One of my favorite aspects of Nica cuisine is the fresco-in-a-bag. A fresco is any home-made drink, ranging from an endless combination of fresh fruit and vegetable juices (for example, watermelon and pineapple juice or carrot and orange juice), as well as other popular frescos, which might include anything from avena (oatmeal) to cacao mixed with milk. Anything goes, really, as long as it’s mixed with ample amounts of sugar and is portable.
Here is the fresco-in-a-bag that I had this morning:
I got it from an outdoor kiosk, which is a classier joint, so they included a straw with my fresco para llevar. Vendors that sell frescos on the street generally do not offer straws, in which case you must bite a hole in the corner of the bag to drink.

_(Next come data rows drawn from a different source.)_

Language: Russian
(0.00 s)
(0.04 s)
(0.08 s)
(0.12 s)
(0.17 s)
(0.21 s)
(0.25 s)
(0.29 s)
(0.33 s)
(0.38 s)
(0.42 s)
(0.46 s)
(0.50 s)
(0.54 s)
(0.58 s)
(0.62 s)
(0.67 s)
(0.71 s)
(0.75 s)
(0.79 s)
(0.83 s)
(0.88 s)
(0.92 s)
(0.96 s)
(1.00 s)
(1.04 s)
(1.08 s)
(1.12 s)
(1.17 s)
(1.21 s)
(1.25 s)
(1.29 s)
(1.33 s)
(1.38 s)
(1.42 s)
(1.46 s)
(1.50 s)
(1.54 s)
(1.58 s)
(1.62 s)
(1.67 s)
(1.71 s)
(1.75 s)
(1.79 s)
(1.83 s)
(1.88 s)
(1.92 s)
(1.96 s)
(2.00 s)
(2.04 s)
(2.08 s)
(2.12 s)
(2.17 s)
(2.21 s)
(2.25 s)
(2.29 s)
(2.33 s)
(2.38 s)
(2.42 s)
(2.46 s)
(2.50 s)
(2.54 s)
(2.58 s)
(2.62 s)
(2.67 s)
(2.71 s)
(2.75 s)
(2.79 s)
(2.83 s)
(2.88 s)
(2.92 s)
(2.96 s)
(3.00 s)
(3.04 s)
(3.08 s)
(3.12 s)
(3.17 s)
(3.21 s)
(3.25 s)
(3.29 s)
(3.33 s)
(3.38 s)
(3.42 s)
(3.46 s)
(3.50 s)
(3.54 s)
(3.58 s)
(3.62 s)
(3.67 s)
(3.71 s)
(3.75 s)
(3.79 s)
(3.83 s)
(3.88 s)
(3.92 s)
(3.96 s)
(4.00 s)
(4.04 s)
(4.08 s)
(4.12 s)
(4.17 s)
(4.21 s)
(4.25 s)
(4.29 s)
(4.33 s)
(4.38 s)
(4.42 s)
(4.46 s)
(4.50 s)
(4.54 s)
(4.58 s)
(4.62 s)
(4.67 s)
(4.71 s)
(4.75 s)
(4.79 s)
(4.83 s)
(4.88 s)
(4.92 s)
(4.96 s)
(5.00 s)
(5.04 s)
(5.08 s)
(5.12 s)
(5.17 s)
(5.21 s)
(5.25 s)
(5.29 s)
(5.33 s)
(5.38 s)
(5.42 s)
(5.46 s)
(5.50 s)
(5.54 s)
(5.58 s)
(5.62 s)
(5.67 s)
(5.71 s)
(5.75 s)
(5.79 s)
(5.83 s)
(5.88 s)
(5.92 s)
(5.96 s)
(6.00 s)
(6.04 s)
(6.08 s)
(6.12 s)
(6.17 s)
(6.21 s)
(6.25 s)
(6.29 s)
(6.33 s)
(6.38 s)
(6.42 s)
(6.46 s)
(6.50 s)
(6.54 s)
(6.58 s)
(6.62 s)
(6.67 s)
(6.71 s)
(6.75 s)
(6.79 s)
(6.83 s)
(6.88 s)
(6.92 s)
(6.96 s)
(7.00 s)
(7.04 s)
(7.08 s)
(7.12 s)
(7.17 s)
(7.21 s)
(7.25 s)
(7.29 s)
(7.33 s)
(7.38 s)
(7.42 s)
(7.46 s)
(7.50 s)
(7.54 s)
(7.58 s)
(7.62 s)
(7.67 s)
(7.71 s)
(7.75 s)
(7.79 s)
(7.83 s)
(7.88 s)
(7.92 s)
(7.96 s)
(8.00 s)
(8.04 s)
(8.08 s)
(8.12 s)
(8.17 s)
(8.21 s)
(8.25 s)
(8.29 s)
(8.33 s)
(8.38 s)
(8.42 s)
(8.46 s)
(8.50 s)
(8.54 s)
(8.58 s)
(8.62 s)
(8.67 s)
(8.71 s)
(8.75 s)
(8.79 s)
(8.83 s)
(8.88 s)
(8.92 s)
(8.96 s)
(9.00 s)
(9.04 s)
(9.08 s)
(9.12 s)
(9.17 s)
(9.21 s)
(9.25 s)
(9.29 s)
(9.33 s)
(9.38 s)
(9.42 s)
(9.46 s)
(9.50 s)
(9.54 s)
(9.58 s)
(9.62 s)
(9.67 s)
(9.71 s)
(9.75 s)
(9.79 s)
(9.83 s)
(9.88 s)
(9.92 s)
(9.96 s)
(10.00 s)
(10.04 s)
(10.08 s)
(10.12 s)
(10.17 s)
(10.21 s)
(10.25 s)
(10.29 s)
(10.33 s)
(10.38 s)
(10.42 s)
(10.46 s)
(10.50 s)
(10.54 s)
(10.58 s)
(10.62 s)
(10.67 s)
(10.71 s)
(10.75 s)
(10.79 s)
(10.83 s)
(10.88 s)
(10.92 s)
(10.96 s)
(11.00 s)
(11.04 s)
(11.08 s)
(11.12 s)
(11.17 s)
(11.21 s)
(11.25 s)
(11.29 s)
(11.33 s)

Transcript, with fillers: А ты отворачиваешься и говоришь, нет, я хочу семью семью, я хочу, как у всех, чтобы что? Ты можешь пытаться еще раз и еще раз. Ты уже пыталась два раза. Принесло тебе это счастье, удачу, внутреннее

My favorite fresco-in-a-bag moment to date: Running late for my bus to Matagalpa, I had a tough dilemma to overcome: how could I possibly drink my delicious iced-coffee in time to make the bus? Should I take the whole french press or leave it behind and go coffee-less? Then I remembered that I was in Nicaragua and I had a ton of sandwich bags. I acted quickly and dumped the contents of my french press into the plastic bag and made my way to the bus. Now here’s an important point you must understand: my plastic bags are Zip-Lock brand and are directly from the States. They are wonderful for keeping sandwiches fresh with their easy-to-seal tops. They are not, however, wonderful at allowing you to tie their tops into knots (the preferable method for closing a fresco-in-a-bag). So there I was on the bus, feeling really Nicaraguense sitting there drinking my iced-coffee out of a bag as I internally applauded myself on my awesome ability to integrate into the culture when it happened: a quick movement, a slight gap in the sealed bag, and the coffee spilled onto my skirt. Brilliant. Just in case you were wondering, this is how you know you’re still American.